**What the exercise asks**
Drop all images and give the records again exactly.

·····

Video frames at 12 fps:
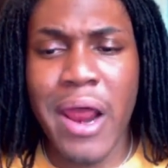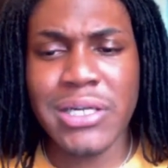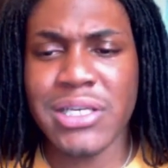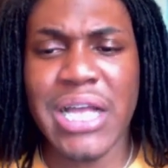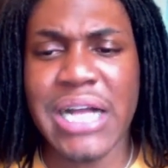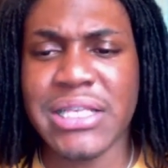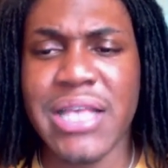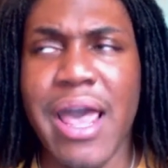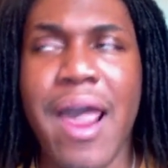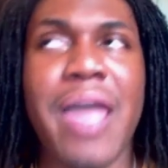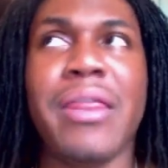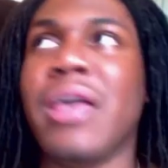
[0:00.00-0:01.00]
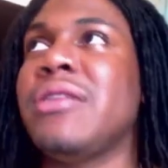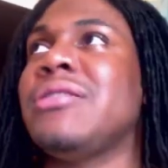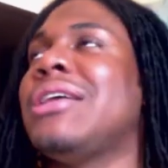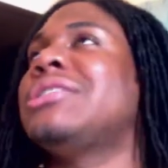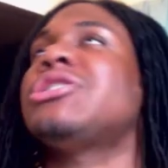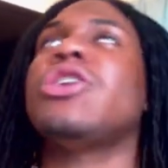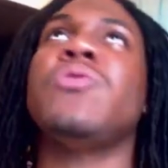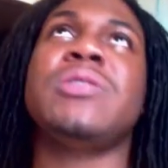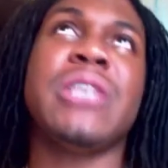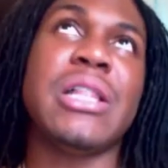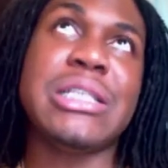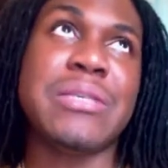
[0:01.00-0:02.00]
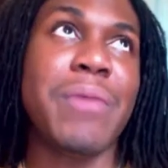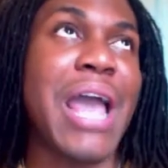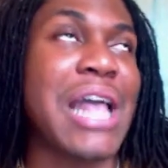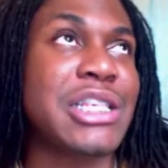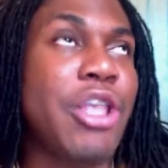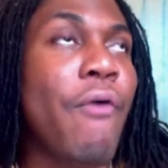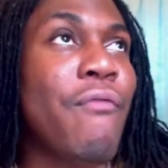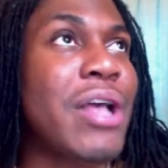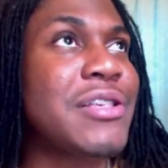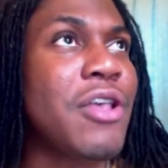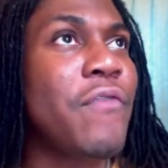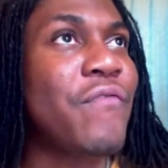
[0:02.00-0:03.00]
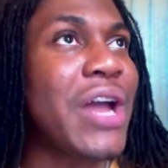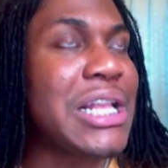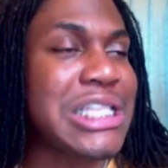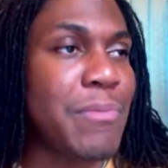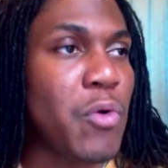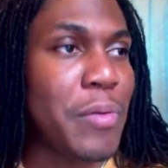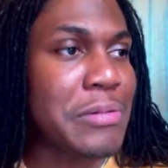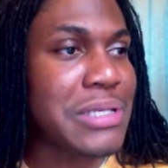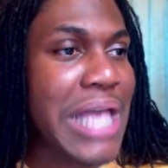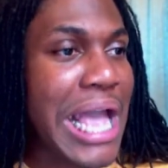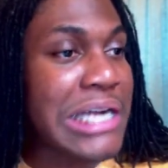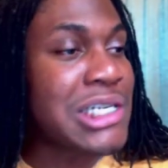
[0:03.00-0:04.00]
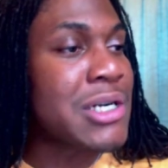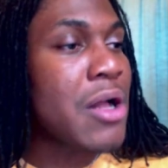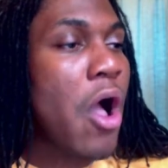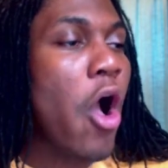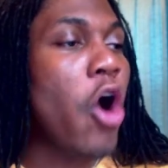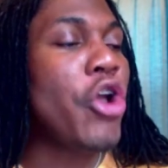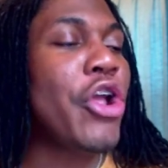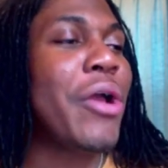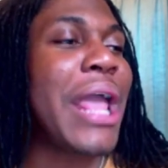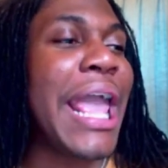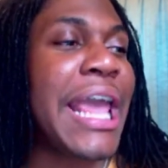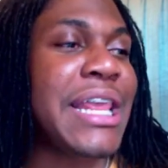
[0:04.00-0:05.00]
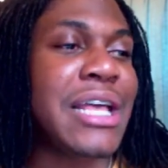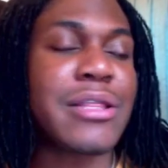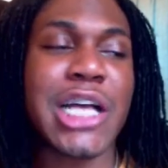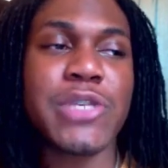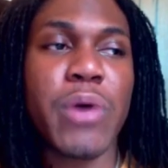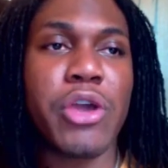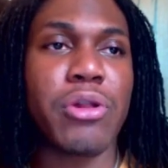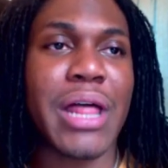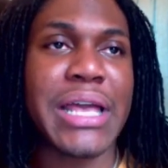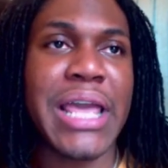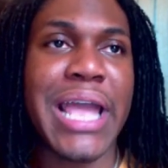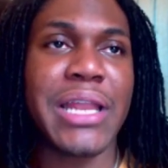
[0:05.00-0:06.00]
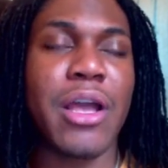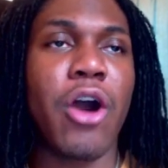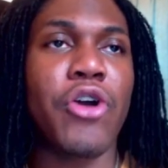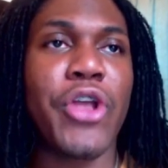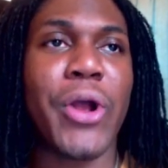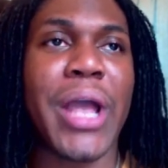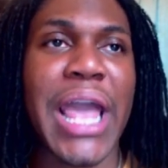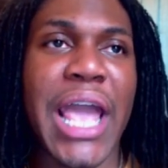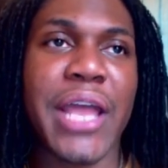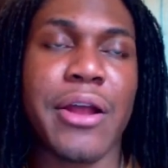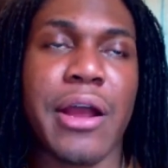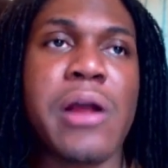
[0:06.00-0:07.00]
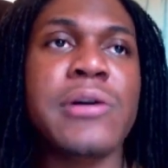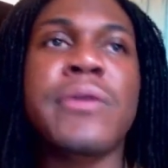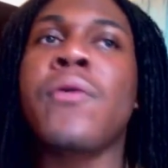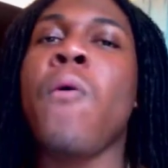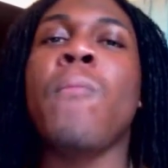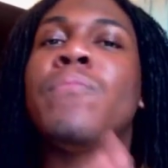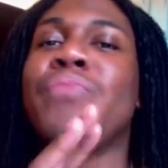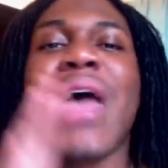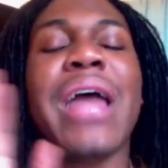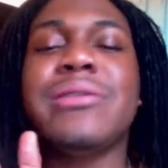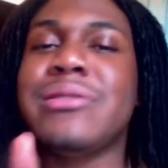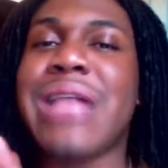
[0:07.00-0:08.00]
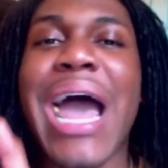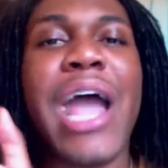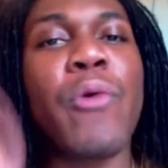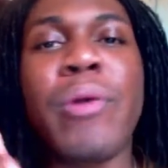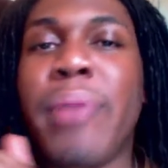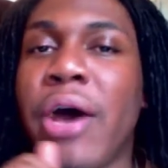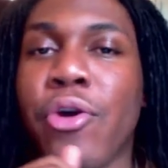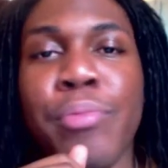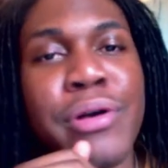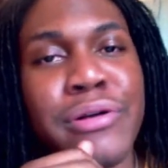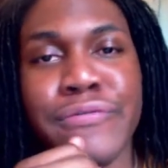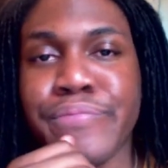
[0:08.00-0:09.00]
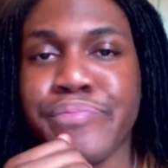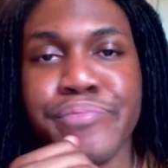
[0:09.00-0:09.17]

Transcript: Because like I said, and it's so silly to me. It's so funny to me when people say, oh, you're hating. That's why you don't like Candy. Oh, you're a hater. That is not a rebuttal, boo.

·····

**Response below**
Video frames at 12 fps:
[0:00.00-0:01.00]
[0:01.00-0:02.00]
[0:02.00-0:03.00]
[0:03.00-0:04.00]
[0:04.00-0:05.00]
[0:05.00-0:06.00]
[0:06.00-0:07.00]
[0:07.00-0:08.00]
[0:08.00-0:09.00]
[0:09.00-0:09.17]

Transcript: Because like I said, and it's so silly to me. It's so funny to me when people say, oh, you're hating. That's why you don't like Candy. Oh, you're a hater. That is not a rebuttal, boo.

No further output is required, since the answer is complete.